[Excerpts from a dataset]
________________________
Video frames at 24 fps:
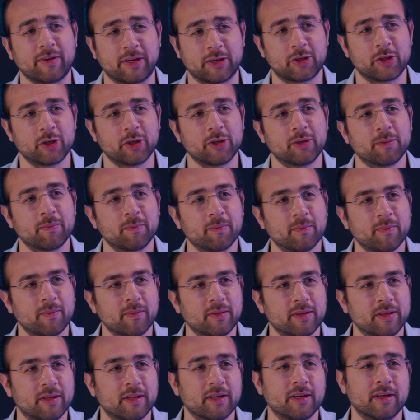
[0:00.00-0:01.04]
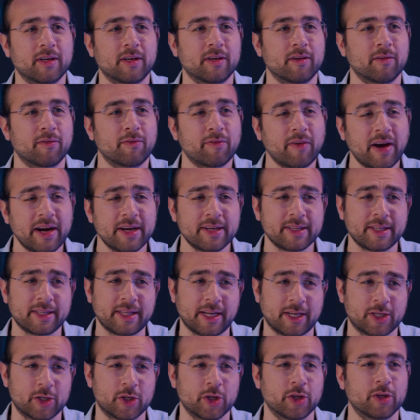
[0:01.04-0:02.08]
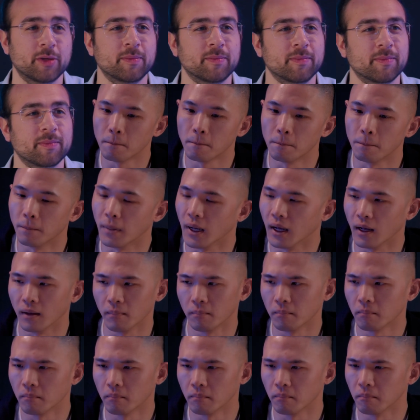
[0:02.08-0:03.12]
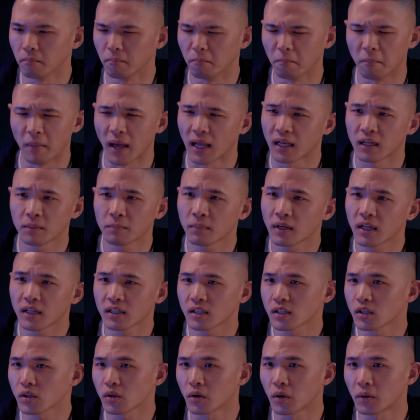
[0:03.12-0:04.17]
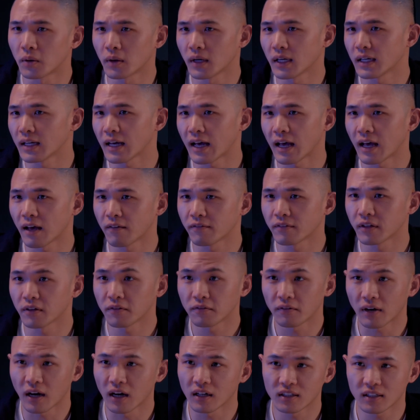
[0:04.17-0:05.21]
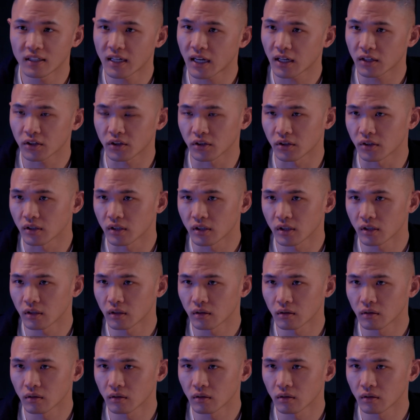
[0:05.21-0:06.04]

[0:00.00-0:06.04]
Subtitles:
function, the fire detection. But many places already have the fire detectors.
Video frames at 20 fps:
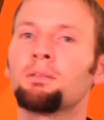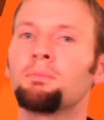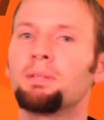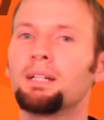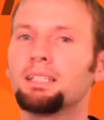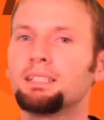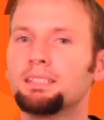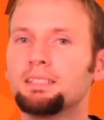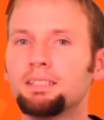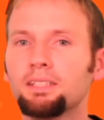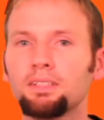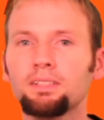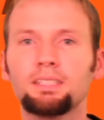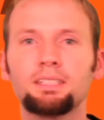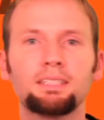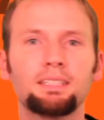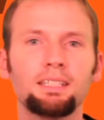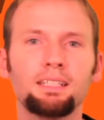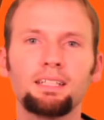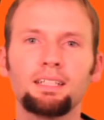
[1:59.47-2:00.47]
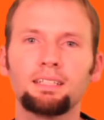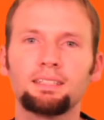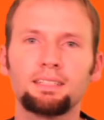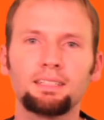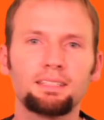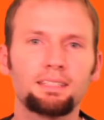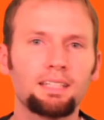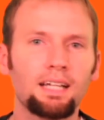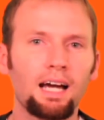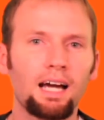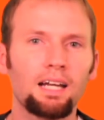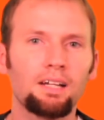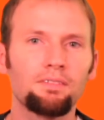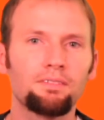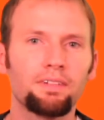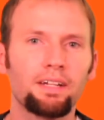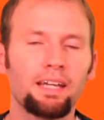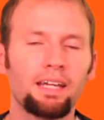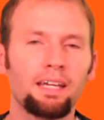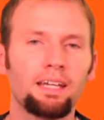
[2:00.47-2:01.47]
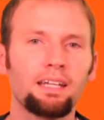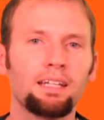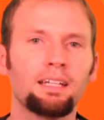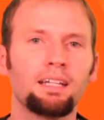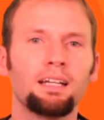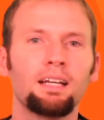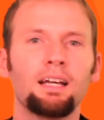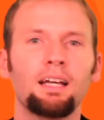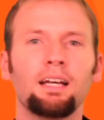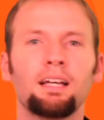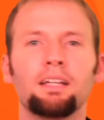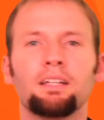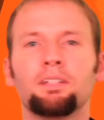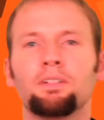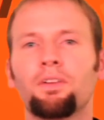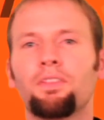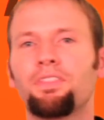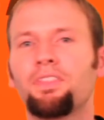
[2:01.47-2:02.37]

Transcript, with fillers: But I still see this as kind of a you know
________________________
=== Task item ===
The lines to repeat start at the one holding "Video frames at 20" and run through the last line of the records above; write them out exactly, both ends included, but not the pictures.

=== Output of the task ===
Video frames at 20 fps:
[1:59.47-2:00.47]
[2:00.47-2:01.47]
[2:01.47-2:02.37]

Transcript, with fillers: But I still see this as kind of a you know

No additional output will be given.